L’Union européenne valide définitivement son accord commercial avec les États-Unis
Le texte, négocié l’an dernier avec Washington, a reçu l’aval final des Vingt-Sept et du Parlement européen ce jeudi. Il pourra entrer en vigueur avant l’échéance fixée par Donald Trump au 4 juillet.

Les 27 pays membres de l’Union européenne ont donné jeudi leur feu vert formel à l’accord commercial négocié l’an dernier avec les États-Unis, qui va donc pouvoir entrer en vigueur avant l’expiration de l’ultimatum fixé au 4 juillet par Donald Trump. Le Parlement européen, dont l’approbation était également requise, avait entériné l’accord commercial la semaine dernière, non sans avoir négocié avec les Etats-membres des garde-fous pour mieux défendre les intérêts européens. À leur tour, les États membres ont validé la législation supprimant les droits de douane appliqués dans l’UE sur la plupart des produits industriels et agricoles en provenance des États-Unis.

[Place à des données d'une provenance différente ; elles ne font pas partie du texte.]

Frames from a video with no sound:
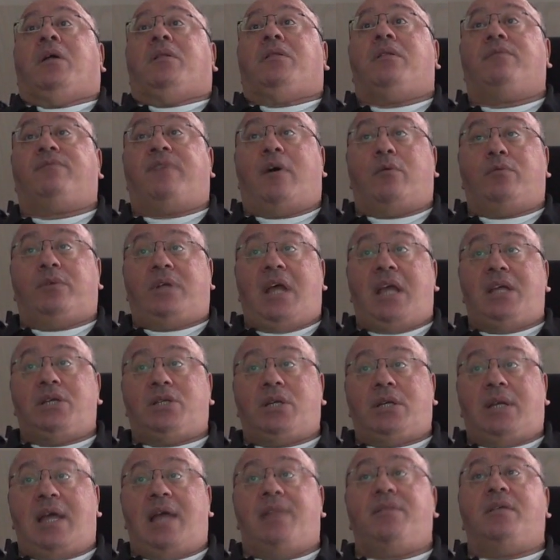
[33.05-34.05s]
The
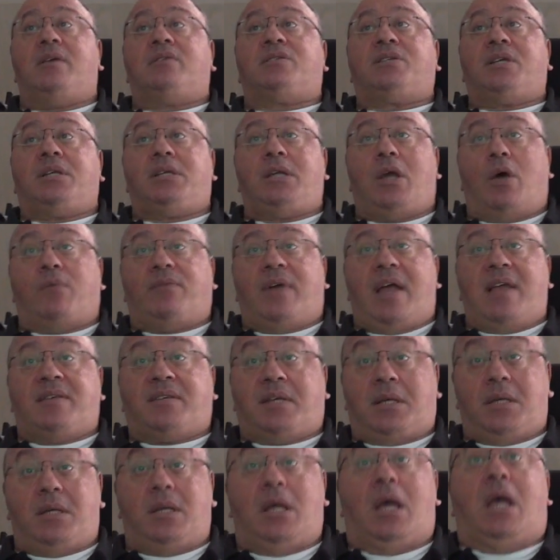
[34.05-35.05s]
foundation and the city of
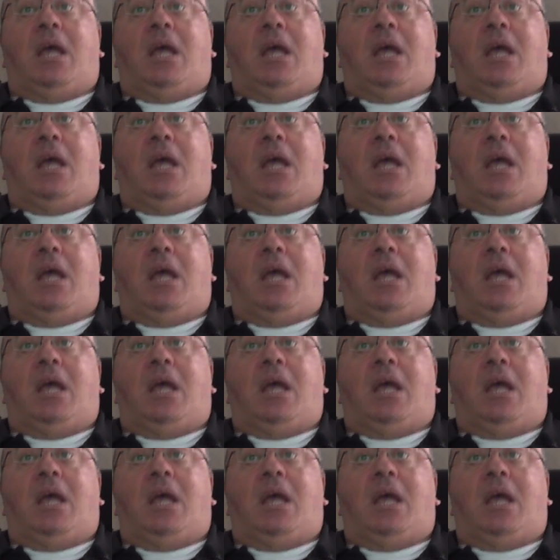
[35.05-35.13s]
Essen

Il s’agissait du principal engagement pris l’été dernier par les Européens à Turnberry, en Écosse, en échange du plafonnement à 15% des taxes imposées l’an dernier par le président américain sur les importations européennes. Jugeant le processus de ratification de l’UE trop long, Donald Trump avait donné aux Européens jusqu’au 4 juillet, jour des célébrations des 250 ans des États-Unis, pour tenir cette promesse. Dans un compromis négocié en mai avec les États membres, les eurodéputés ont obtenu une clause de caducité (ou «sunset clause»), qui prévoit l’expiration automatique de l’accord commercial fin 2029, après la fin du mandat de Donald Trump, à moins qu’une prolongation ne soit votée d’ici là.
La Commission pourra en outre suspendre le pacte douanier si Donald Trump ne supprime pas d’ici la fin de l’année les surtaxes de 50% qu’il a imposées sur des centaines de produits contenant de l’acier et de l’aluminium.